• Problem to work on: Pictures are not part of the copy; reproduce the remaining data exactly.

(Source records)

====================

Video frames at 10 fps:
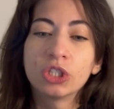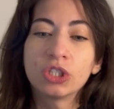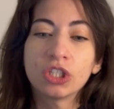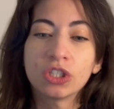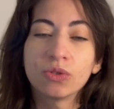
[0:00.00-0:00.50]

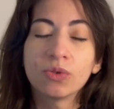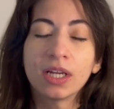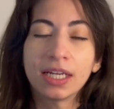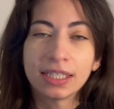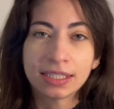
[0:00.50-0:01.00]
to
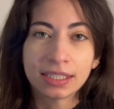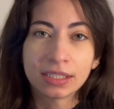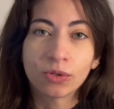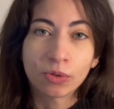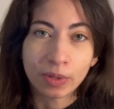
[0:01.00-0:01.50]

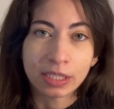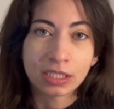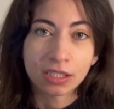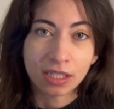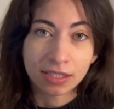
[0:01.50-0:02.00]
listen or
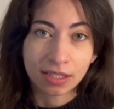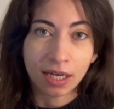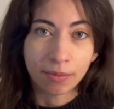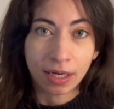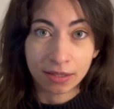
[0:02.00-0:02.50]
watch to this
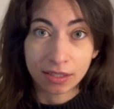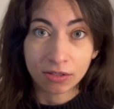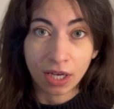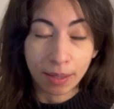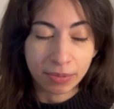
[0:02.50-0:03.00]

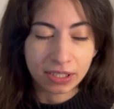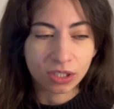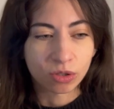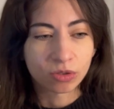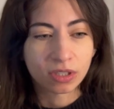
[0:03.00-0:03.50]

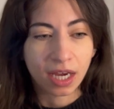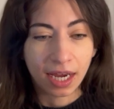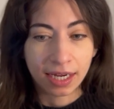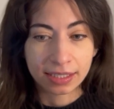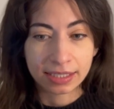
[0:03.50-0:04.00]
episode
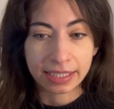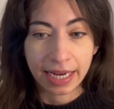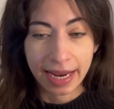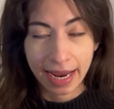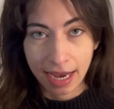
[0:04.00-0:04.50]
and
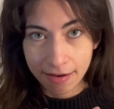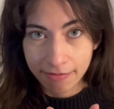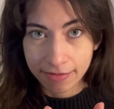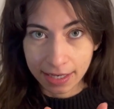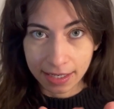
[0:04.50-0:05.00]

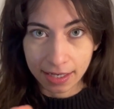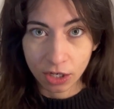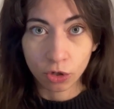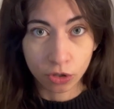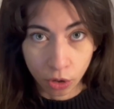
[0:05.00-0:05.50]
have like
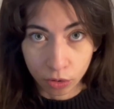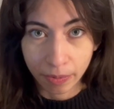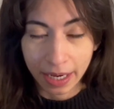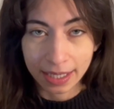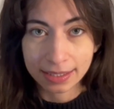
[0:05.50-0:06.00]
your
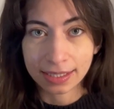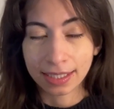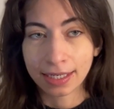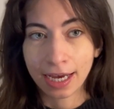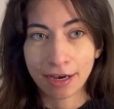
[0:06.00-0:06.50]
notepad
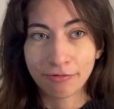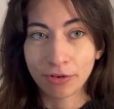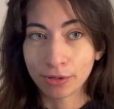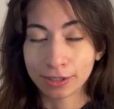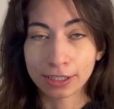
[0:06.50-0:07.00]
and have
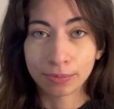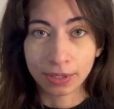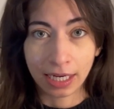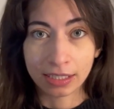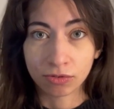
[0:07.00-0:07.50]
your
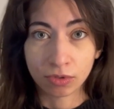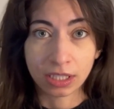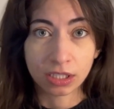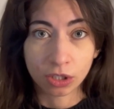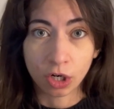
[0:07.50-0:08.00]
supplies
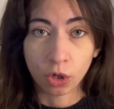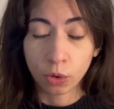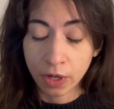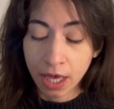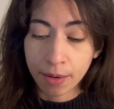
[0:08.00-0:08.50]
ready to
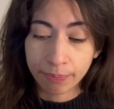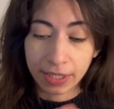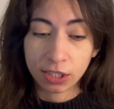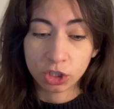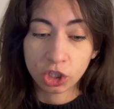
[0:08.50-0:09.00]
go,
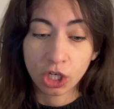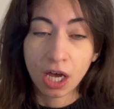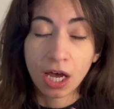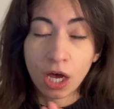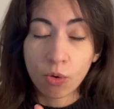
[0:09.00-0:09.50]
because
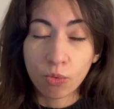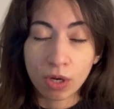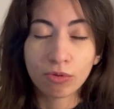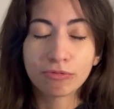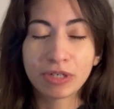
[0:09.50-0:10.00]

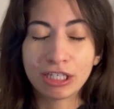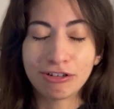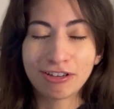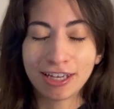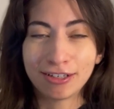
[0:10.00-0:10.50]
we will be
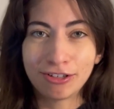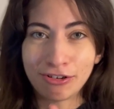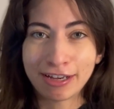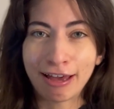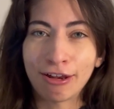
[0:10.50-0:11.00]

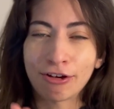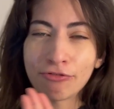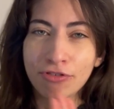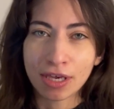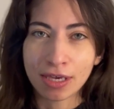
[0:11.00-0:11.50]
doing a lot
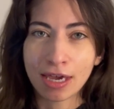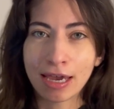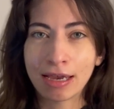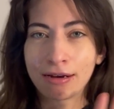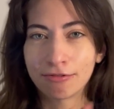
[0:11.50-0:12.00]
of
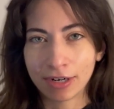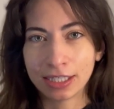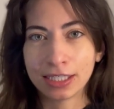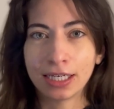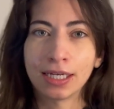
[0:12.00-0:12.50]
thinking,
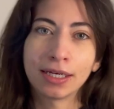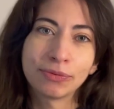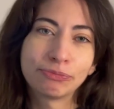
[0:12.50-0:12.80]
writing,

====================

• Solution to this exercise:
Video frames at 10 fps:
[0:00.00-0:00.50]

[0:00.50-0:01.00]
to
[0:01.00-0:01.50]

[0:01.50-0:02.00]
listen or
[0:02.00-0:02.50]
watch to this
[0:02.50-0:03.00]

[0:03.00-0:03.50]

[0:03.50-0:04.00]
episode
[0:04.00-0:04.50]
and
[0:04.50-0:05.00]

[0:05.00-0:05.50]
have like
[0:05.50-0:06.00]
your
[0:06.00-0:06.50]
notepad
[0:06.50-0:07.00]
and have
[0:07.00-0:07.50]
your
[0:07.50-0:08.00]
supplies
[0:08.00-0:08.50]
ready to
[0:08.50-0:09.00]
go,
[0:09.00-0:09.50]
because
[0:09.50-0:10.00]

[0:10.00-0:10.50]
we will be
[0:10.50-0:11.00]

[0:11.00-0:11.50]
doing a lot
[0:11.50-0:12.00]
of
[0:12.00-0:12.50]
thinking,
[0:12.50-0:12.80]
writing,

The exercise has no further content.